**Exercise**. Starting with the line that contains "[1354.71-1354.81s]", return every line through the end of the listing below exactly as written. Omit the pictures.

**Provided information**.

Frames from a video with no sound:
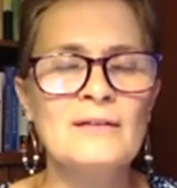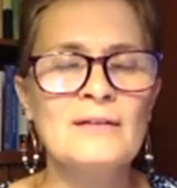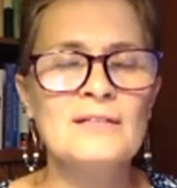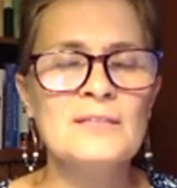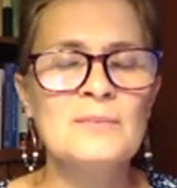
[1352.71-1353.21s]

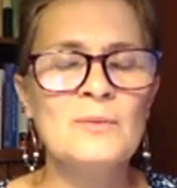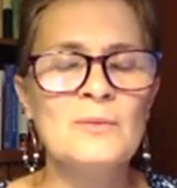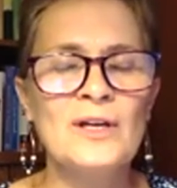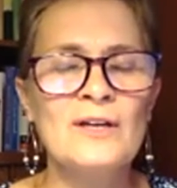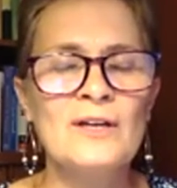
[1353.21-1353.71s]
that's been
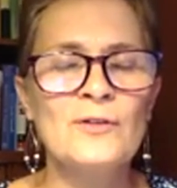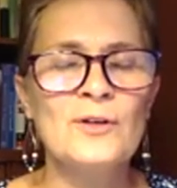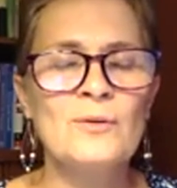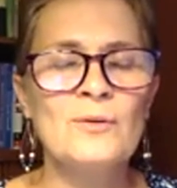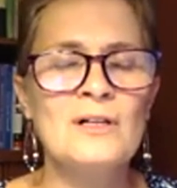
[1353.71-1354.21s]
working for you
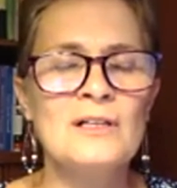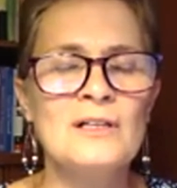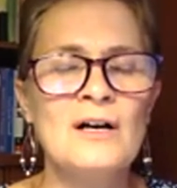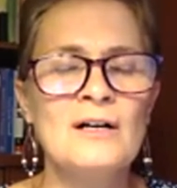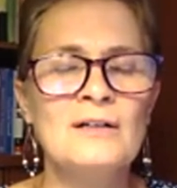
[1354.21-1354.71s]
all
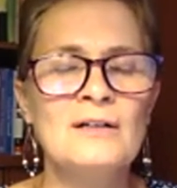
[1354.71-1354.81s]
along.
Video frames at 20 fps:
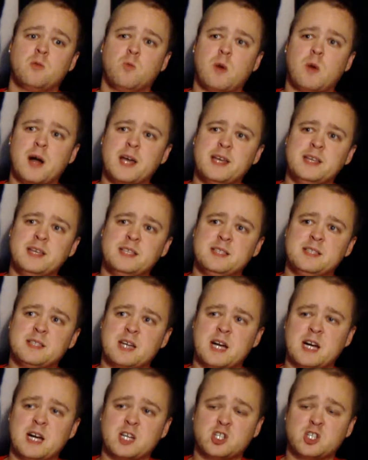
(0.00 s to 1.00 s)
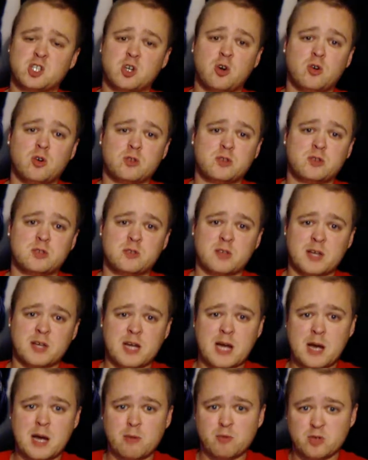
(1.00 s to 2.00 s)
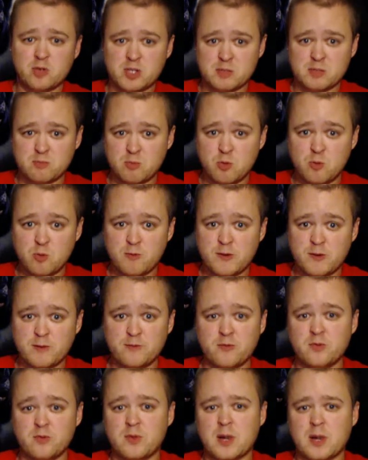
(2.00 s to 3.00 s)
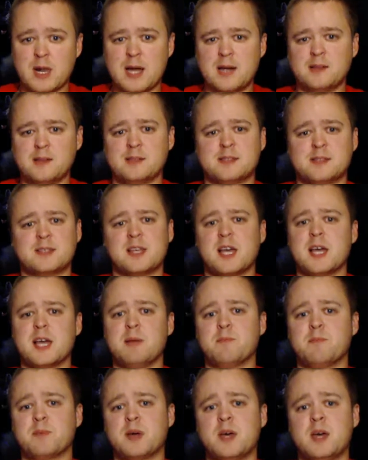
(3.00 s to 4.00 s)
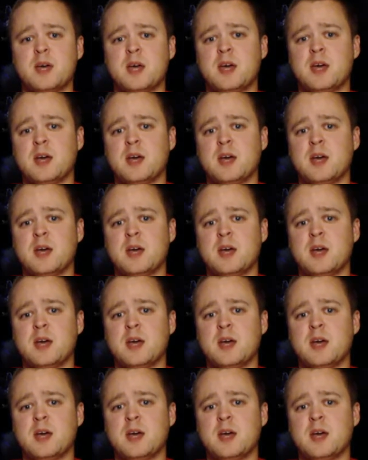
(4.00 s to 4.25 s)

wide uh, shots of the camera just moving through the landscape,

**Result for this exercise**.
[1354.71-1354.81s]
along.
Video frames at 20 fps:
(0.00 s to 1.00 s)
(1.00 s to 2.00 s)
(2.00 s to 3.00 s)
(3.00 s to 4.00 s)
(4.00 s to 4.25 s)

wide uh, shots of the camera just moving through the landscape,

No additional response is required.